A pair of Gators finish first in 41st Annual California Collegiate Open

SF State wrestling head coach Jason Welch is wrapping up the tail end of the season on a strong note.

On Saturday, Jan. 27, SF State’s wrestling team placed third overall at the 41st Annual California Collegiate Open, with two of SF State’s wrestlers walking away with their first ever college tournament win. The Swamp welcomed wrestling teams from Cal Baptist University, Menlo College, Cal Poly SLO, Southern Oregon University, and many others for this years tournament. This is Welch’s first season coaching at SF State, and his first time ever hosting a college tournament.

SF State wrestler, Landon Meyers, dodges a leg-grab from Cal Baptist wrestler John Johnson at the 41st Annual California Collegiate Open wrestling tournament at SF State on Saturday, Jan. 27, 2018. (Joseph Vangsness/Golden Gate Xpress)

“I came here to inspire this young group and get them moving in the right direction and we’re definitely heading there,” said Welch. “Something that stood out is Mason Boutain won…he’s had some tough matches…and he’s wrestling really well, so I’m proud of that guy. He’s rich and fresh and he’s getting better really rapidly,” Welch added.

Boutain won 5-4 over Cole Drescher of Cal Baptist University in the 157 pound championship, attributing his success to “wrestling hard and listening to my coaches and having fun.”

The 174 pound bracket was guaranteed a Gator win, with both Maleselino Salt and Justin Pichedwatana of SF State having made the final round. Pichedwatana came out on top, winning his bracket for the first time with a 13-4 win over Salt. “Just wrestling hard and fighting through all positions basically, and just being the aggressor and not giving up any points easily,” said Pichedwatana when asked about what helped him achieve his win.

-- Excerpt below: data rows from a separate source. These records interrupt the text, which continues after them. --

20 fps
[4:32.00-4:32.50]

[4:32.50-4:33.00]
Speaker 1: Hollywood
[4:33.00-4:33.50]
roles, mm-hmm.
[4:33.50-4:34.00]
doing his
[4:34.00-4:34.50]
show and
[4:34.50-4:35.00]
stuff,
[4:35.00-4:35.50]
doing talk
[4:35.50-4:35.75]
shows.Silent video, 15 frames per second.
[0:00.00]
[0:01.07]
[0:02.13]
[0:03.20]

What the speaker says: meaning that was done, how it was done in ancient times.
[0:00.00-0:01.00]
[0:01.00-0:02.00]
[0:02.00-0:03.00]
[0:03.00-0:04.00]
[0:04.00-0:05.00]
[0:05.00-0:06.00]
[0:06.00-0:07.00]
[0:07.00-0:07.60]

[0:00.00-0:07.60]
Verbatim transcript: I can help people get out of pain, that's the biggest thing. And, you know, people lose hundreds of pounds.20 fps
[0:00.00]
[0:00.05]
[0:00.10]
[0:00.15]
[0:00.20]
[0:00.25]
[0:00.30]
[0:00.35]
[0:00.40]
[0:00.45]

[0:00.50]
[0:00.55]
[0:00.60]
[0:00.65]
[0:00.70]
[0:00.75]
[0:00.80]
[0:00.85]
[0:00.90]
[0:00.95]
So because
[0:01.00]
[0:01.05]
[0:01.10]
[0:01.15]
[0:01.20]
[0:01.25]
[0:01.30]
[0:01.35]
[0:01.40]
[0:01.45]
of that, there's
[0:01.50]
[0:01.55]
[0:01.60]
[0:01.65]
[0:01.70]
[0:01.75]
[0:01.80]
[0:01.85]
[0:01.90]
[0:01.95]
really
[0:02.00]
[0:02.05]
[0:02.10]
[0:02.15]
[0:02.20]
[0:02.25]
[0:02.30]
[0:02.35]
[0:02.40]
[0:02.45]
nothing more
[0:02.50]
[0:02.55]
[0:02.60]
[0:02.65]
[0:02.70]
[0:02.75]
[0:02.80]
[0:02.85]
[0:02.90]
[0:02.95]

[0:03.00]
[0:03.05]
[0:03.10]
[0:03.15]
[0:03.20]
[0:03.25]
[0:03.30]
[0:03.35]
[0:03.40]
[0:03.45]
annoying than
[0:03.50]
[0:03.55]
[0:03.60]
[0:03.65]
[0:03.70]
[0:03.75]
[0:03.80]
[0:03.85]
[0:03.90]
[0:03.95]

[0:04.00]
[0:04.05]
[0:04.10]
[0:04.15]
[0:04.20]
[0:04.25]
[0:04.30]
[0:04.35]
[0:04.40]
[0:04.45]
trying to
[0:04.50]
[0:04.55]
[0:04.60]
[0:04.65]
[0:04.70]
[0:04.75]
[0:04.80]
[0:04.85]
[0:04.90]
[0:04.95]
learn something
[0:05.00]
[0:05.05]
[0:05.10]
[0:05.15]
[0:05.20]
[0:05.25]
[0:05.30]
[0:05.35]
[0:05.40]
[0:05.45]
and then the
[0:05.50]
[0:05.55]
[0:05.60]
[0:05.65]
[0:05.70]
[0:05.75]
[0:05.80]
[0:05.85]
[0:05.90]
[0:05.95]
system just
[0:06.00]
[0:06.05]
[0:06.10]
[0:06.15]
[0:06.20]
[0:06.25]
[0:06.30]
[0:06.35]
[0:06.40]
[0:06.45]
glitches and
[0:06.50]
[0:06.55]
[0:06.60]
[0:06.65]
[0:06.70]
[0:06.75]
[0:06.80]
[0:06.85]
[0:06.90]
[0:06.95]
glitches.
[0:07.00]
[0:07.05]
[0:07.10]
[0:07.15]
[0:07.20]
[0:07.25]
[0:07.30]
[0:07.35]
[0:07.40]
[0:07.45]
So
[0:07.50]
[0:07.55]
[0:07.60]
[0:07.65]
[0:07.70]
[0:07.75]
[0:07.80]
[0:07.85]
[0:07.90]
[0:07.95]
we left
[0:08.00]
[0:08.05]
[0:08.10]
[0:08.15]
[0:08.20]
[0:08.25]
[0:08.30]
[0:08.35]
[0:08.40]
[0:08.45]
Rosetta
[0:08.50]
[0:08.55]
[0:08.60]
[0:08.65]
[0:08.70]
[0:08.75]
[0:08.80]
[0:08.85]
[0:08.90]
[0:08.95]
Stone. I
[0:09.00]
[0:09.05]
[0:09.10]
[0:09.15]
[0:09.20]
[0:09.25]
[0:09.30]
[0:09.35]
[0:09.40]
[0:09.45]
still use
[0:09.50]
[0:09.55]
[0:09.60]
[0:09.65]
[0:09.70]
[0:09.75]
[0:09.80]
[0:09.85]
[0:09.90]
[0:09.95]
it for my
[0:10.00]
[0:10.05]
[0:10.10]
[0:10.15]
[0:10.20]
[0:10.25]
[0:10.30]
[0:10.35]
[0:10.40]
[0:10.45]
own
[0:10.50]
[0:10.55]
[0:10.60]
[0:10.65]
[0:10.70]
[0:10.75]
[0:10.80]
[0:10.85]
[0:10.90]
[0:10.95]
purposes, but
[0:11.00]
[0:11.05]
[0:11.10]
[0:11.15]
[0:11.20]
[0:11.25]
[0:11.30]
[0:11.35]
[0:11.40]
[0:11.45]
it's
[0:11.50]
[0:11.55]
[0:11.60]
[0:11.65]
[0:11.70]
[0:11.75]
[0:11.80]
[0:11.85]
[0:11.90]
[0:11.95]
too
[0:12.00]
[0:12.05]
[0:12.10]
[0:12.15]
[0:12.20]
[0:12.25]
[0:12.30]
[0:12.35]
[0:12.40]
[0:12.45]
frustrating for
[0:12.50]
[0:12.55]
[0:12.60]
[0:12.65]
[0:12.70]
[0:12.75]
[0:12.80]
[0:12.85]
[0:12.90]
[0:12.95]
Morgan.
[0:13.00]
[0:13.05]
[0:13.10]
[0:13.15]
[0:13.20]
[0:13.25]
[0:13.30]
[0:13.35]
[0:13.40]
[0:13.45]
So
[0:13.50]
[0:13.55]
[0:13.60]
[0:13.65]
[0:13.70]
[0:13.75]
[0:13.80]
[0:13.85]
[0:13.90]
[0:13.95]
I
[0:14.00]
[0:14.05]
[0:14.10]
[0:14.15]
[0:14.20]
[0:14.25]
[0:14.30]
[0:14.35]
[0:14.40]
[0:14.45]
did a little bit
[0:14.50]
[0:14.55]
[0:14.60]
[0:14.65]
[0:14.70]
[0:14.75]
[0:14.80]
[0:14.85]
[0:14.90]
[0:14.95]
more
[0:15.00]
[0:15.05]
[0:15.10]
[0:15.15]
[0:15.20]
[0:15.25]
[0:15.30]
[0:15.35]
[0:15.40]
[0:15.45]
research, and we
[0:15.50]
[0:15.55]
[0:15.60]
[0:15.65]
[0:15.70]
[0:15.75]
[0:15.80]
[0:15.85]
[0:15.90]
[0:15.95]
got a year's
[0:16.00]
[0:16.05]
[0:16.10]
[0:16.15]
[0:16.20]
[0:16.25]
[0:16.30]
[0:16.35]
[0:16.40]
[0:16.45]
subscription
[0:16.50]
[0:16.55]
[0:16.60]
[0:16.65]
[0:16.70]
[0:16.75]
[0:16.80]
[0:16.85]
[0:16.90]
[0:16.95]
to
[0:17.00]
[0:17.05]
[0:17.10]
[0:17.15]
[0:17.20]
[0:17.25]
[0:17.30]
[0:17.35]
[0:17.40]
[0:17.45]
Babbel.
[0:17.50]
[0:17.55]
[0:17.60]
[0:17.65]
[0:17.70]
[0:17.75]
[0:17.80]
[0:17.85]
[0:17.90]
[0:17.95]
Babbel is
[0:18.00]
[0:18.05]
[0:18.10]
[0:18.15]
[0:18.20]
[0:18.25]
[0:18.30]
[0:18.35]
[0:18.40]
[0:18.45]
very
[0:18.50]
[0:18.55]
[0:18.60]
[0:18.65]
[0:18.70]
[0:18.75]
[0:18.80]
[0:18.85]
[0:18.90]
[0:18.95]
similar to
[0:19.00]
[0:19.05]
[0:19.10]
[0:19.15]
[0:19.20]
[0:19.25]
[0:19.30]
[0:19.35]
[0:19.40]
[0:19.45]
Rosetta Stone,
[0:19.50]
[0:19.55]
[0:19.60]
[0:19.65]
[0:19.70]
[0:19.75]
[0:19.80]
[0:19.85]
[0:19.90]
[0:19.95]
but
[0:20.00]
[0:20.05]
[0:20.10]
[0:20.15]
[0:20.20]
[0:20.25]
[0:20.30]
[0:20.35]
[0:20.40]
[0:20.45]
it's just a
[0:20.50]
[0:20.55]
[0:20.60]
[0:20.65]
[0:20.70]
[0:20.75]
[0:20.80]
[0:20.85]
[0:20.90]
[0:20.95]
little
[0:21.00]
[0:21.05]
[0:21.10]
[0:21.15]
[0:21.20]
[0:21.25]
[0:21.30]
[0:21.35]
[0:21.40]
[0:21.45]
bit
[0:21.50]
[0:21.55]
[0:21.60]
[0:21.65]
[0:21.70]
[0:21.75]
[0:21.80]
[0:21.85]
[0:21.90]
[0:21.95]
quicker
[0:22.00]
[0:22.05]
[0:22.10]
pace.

Welch was happy with the results of this tournament and is looking forward to the postseason. The Gators were unable to qualify for Nationals last year, but Welch has worked hard this season to implement new techniques that should help the team further their progress.

“That’s what makes wrestling exciting,” Welch said. “When people just hold and sit and stare at each other it gets boring. But when people are changing ties and attacking each other and opening up and wrestling…that’s exciting, even to the fan that doesn’t know wrestling,” Welch added.

“I think we’re well on our way to epitomize that sort of style of wrestling where we’re in your face, we’re creative, we’re aggressive, we want to wrestle and we’re very full of life and passion.”

The team of underdogs now eagerly await to qualify a handful of wrestlers in the regional tournament, which will be held in Las Vegas, New Mexico in late February.